NormGuard is a training-time penalty that addresses a structural defect in reinforcement learning post-training for flow-based image generators. Researchers identified a consistent signature of quality drift: across three RL fine-tuning methods—NFT, AWM, and DPO—the per-step velocity norm inflates by 5% to 15% relative to the reference model. That inflation co-adapts into the model weights, meaning inference-time rescaling fails to recover perceptual quality or improve reward. An adjoint sensitivity analysis confirms that velocity magnitude rescaling carries no coherent first-order reward signal at the batch level, so suppressing the inflation does not discard a reward-carrying component.

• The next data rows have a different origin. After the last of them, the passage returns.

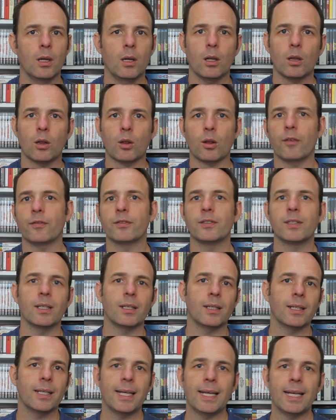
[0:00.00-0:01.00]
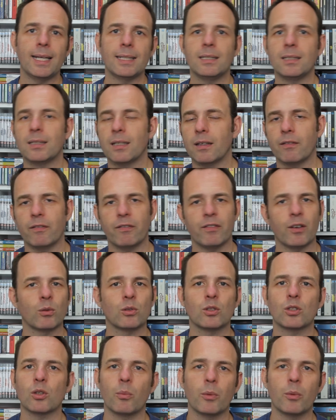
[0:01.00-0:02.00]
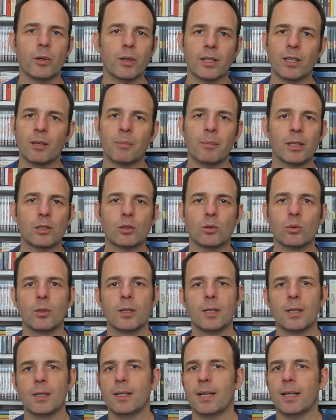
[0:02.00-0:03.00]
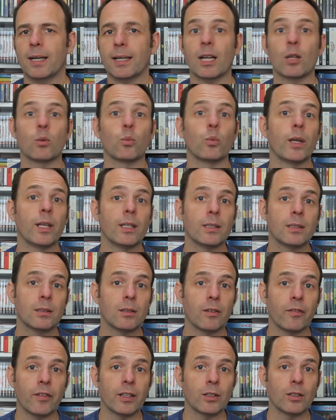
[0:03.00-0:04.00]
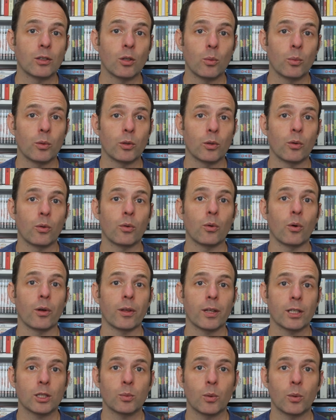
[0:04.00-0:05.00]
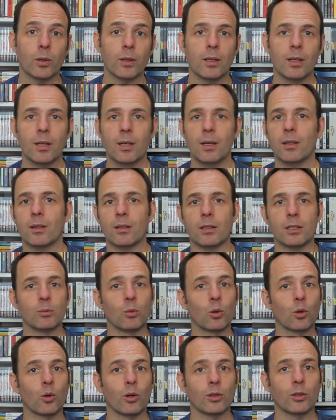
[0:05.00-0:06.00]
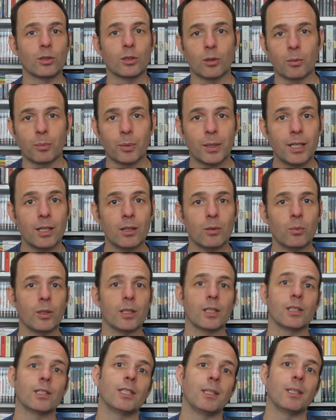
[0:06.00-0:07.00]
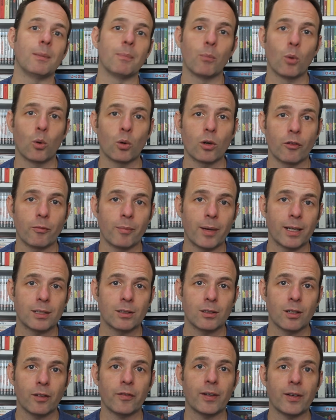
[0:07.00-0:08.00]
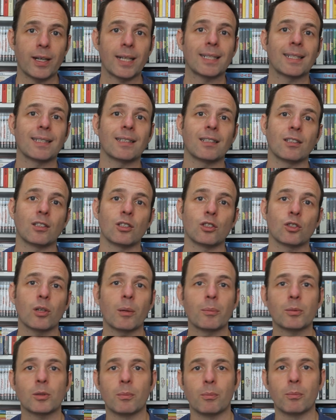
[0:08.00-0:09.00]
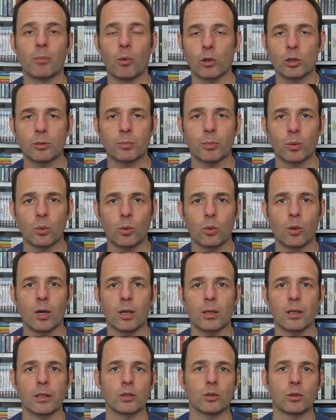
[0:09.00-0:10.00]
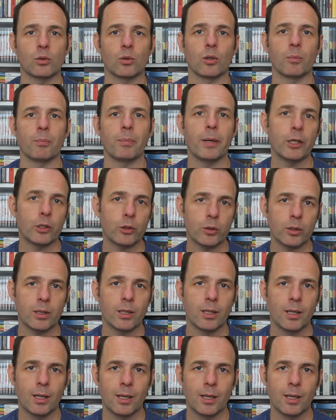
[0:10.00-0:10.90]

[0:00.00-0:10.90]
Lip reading: loved it, hated it, fell somewhere in the middle. Can't wait to find out what you thought of this one. There is more content up here where you can see more of my stuff, and in the description box below are links to the Patreon,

The authors propose a hinge penalty that activates only when velocity exceeds the reference norm and composes additively with any velocity-local base loss. Across two base models, three post-training methods, and two reward proxies, NormGuard consistently improves MLLM-judged image quality and forensic realism while preserving reward. The gains amplify under few-step inference and are not explained by early stopping, according to the preprint posted June 29, 2026.